Freeze damage unknown for several days at Kuipers
Thursday night was a long one for the owners of Kuipers Family Farm in Maple Park.
Wade and Kim Kuipers spent it watching the thermometer, as temperatures dropped and dropped.
“We were up all night,” Kim Kuipers said Friday afternoon. “It was dropping fast.”
Around 3:30 a.m., when it 29 degrees, Wade Kuipers ran out to their apple orchard and fired up the machinery they hope will save their 2012 apple crop.
But they won’t know for sure for a couple days if they were successful.
And Kim Kuipers suspected they would have to do the same thing Friday night, and may have to again Tuesday, as freezing temperatures are forecast.

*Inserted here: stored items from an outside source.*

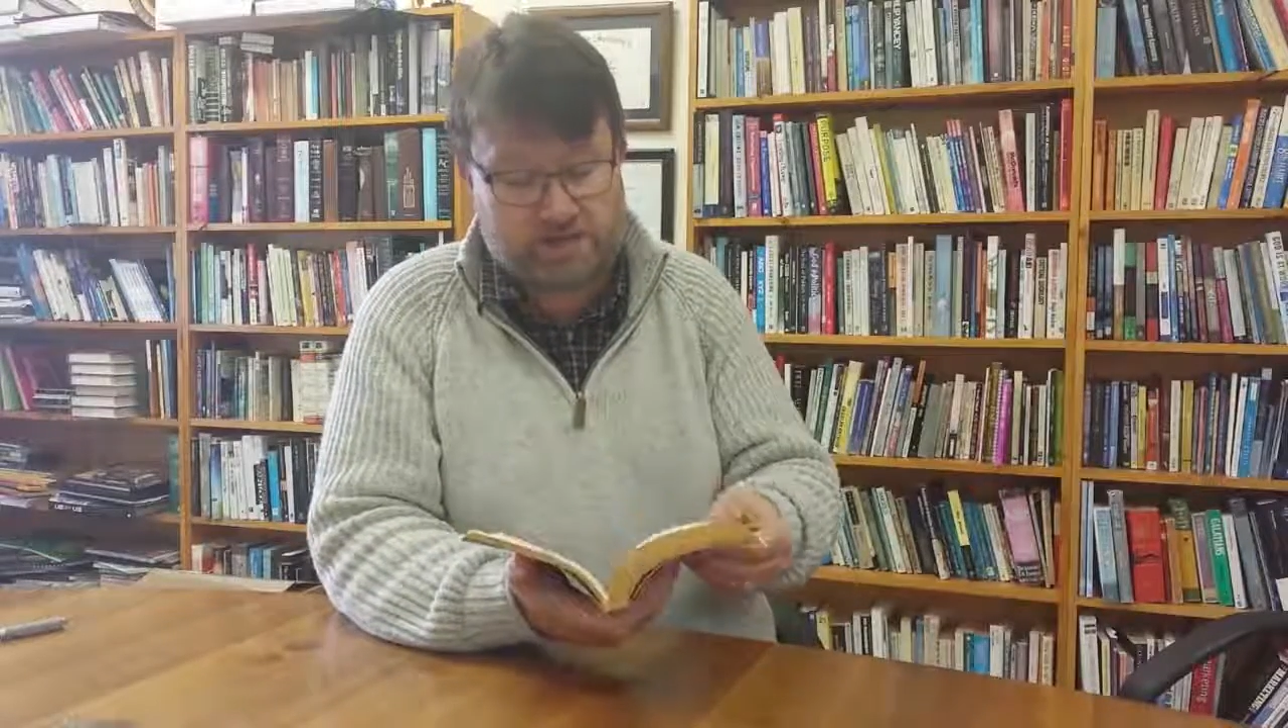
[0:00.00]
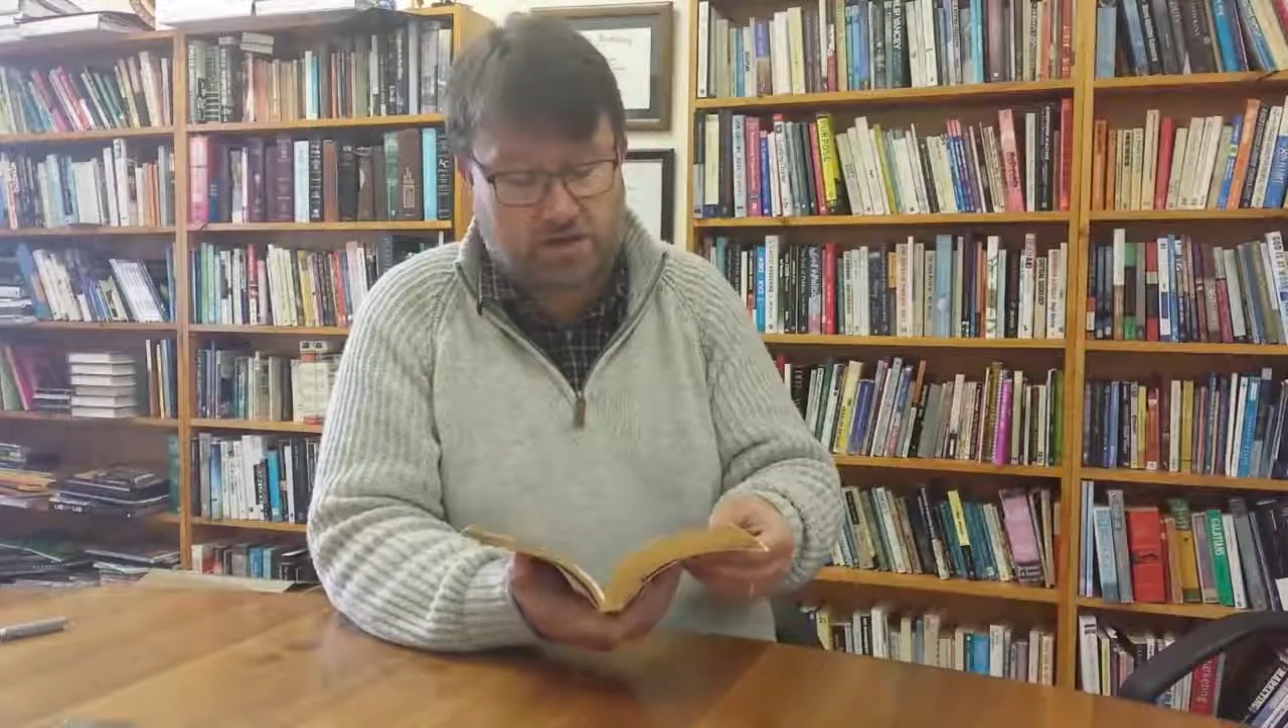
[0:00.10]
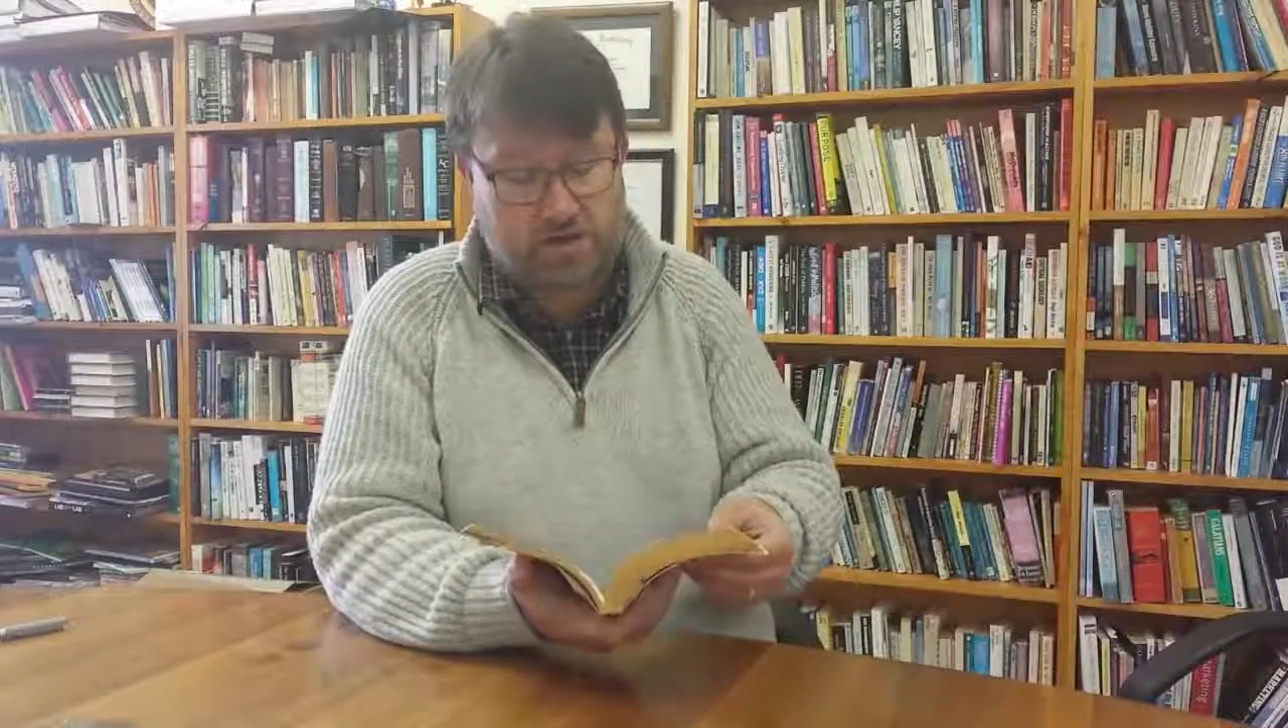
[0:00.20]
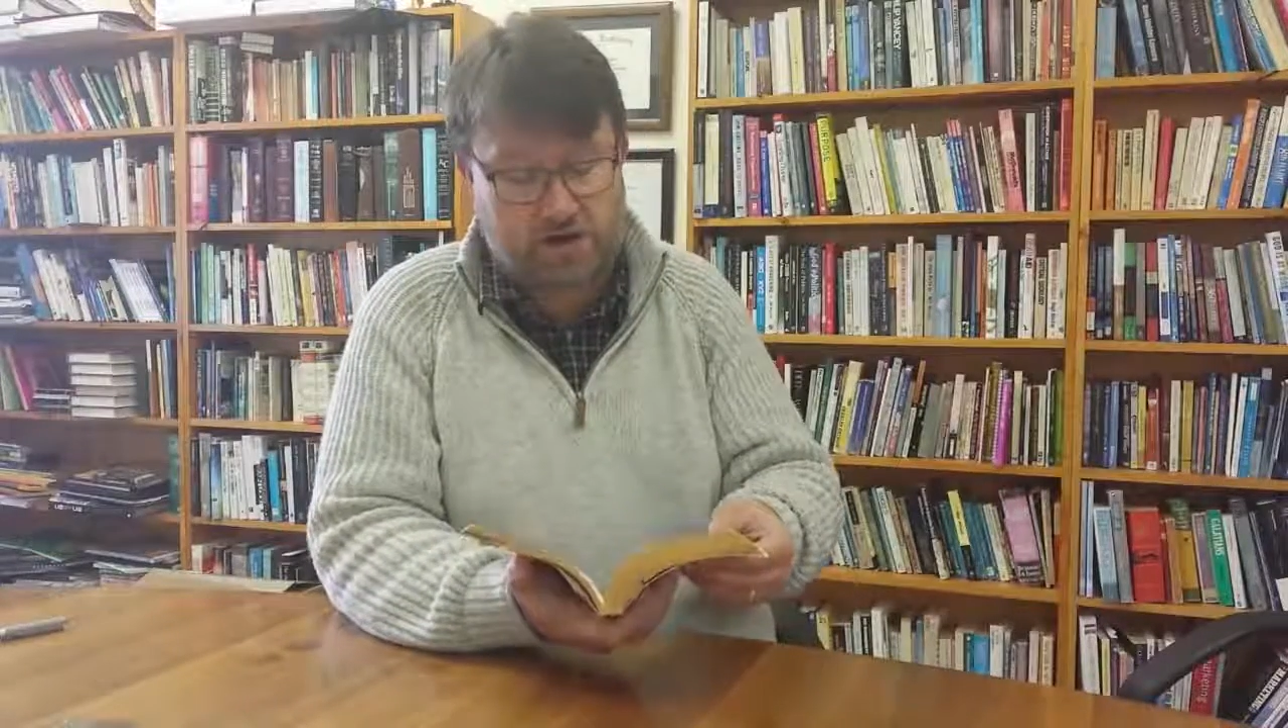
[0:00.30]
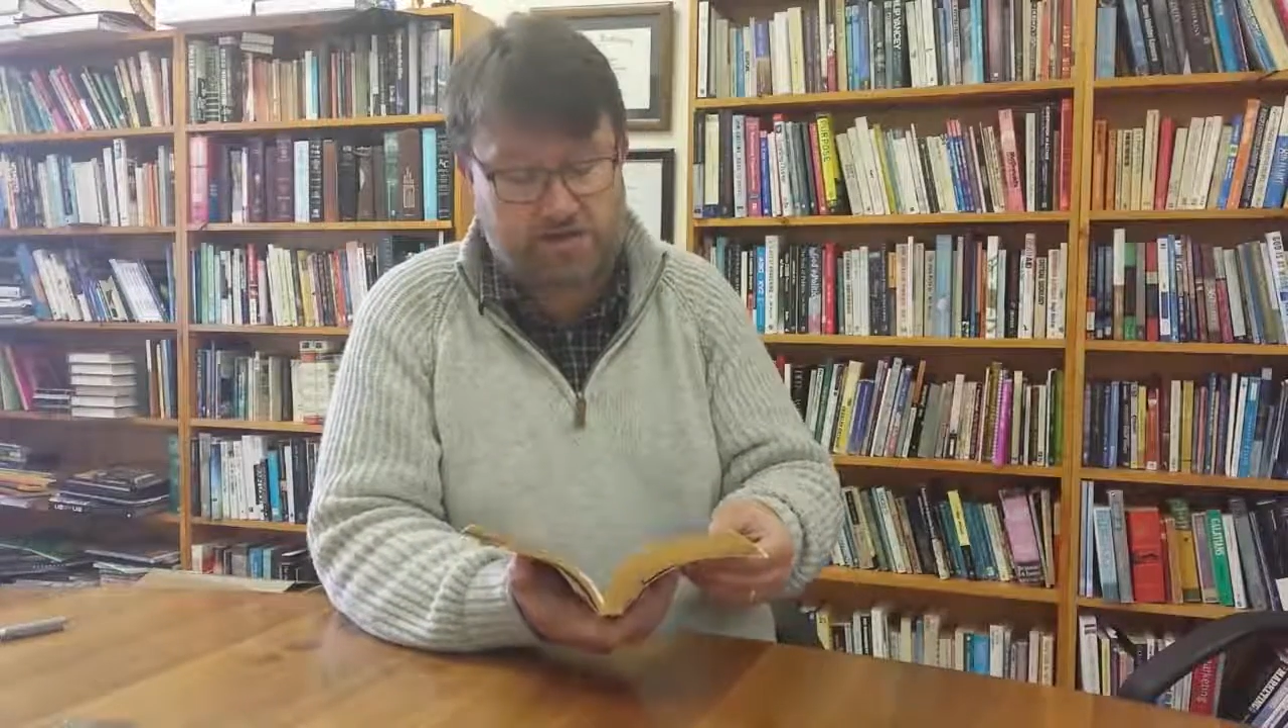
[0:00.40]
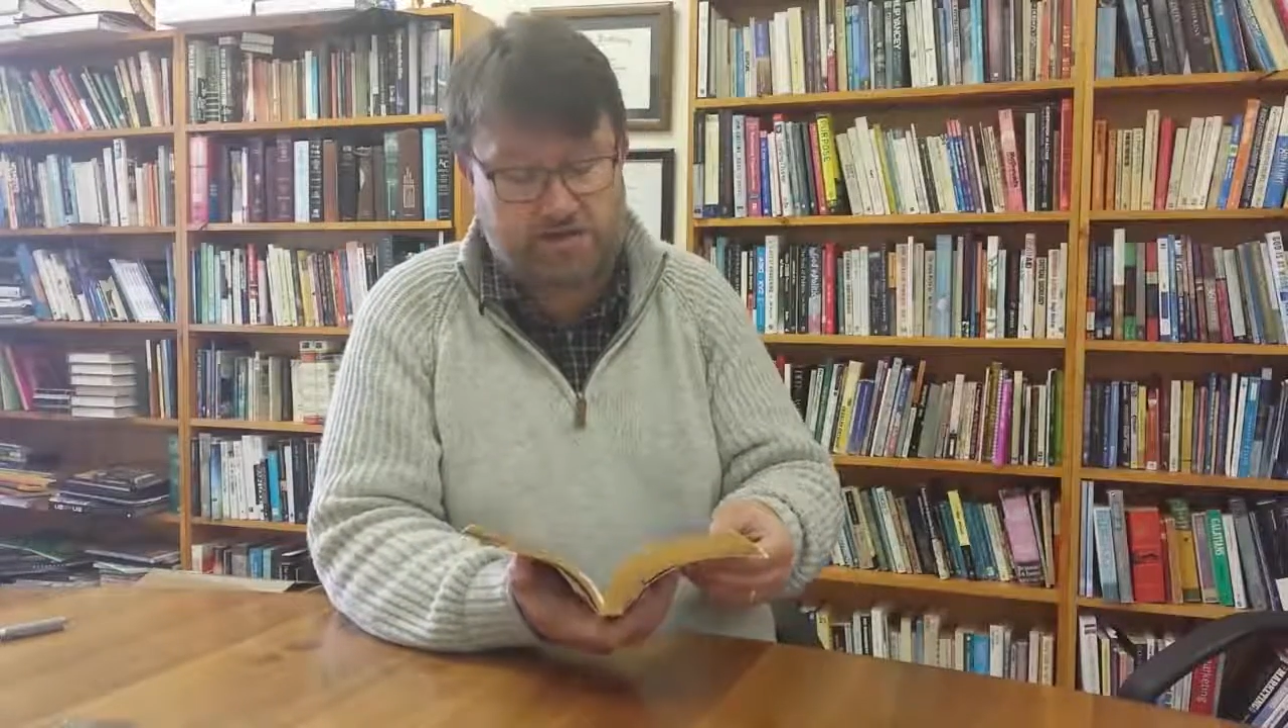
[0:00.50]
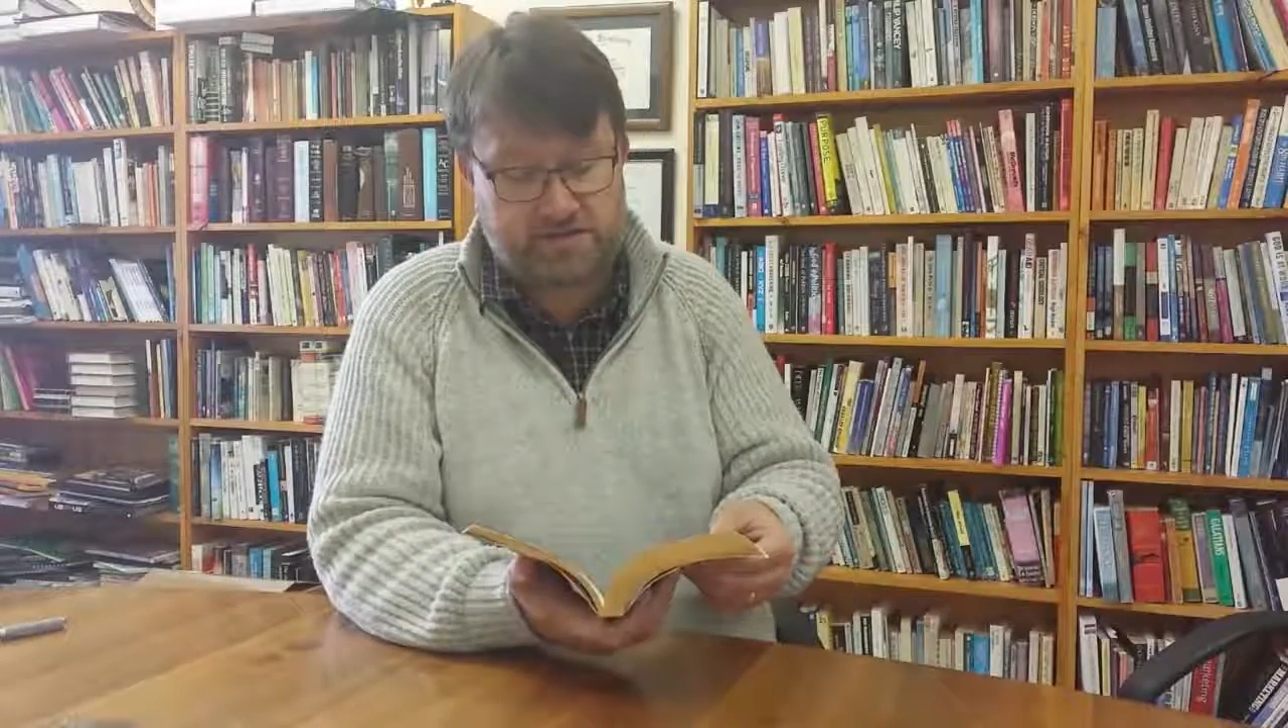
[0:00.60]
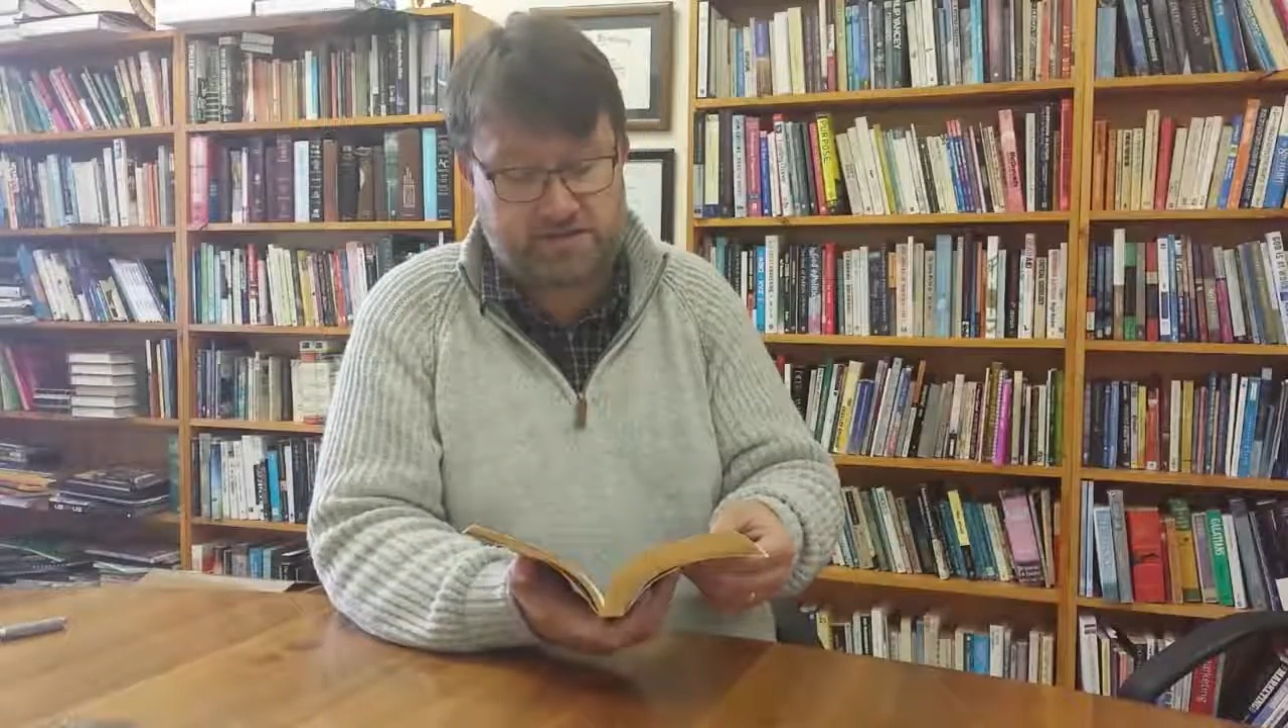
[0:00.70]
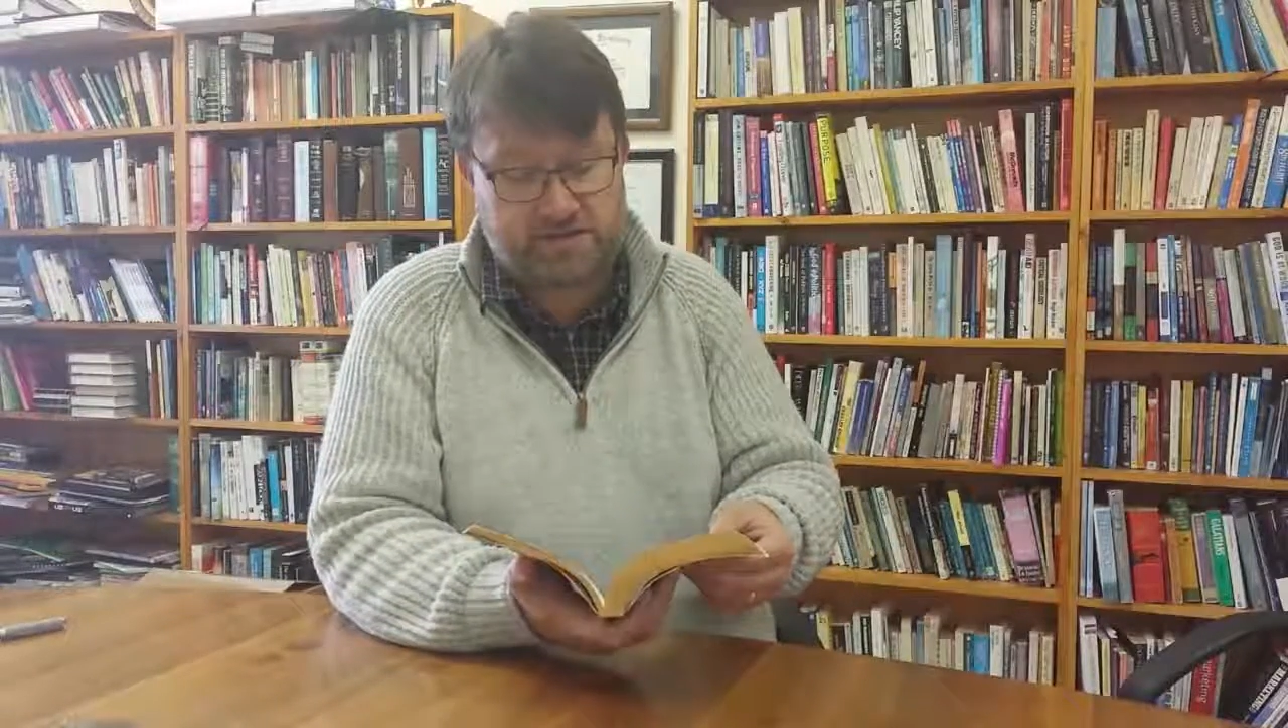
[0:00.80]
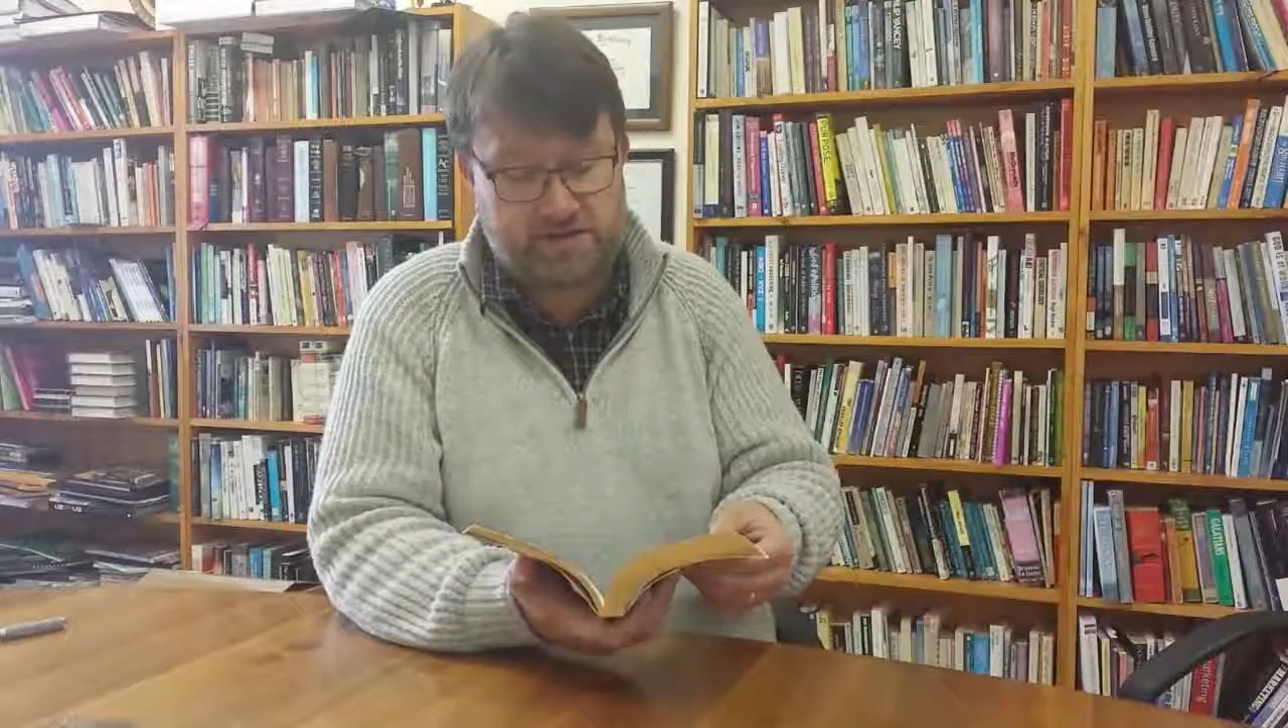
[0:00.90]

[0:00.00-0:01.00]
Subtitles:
quotes,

This extra warm late winter and early spring may be pleasant for humans, but it isn’t good for apple trees. They blossomed about a month ahead of schedule, making them vulnerable to late spring frosts and freezes. Kuipers said freezes are possible until at least May 6.
The Kuipers installed an inversion windmill, to draw warmer air down into the orchard.
And they are experimenting with something else: boiler heaters. The boilers are typically used at construction sites to thaw ground so foundations can be poured in cold weather. Instead, the Kuipers have looped heat-tube hoses through the trees on the western side of the orchard. Hot water runs through the tubes.
The goal was to keep the temperature above 28 degrees. At that point, they would expect 10 percent of the crop to be damaged. At 25 degrees, they could lose 90 percent.
Kuipers said they managed to keep the temperature at 30 to 31 degrees.
“Everybody is in the same boat,” she said, noting that when they visited friends in Pennsylvania last week, a freeze hit that killed the friends’ peach crop.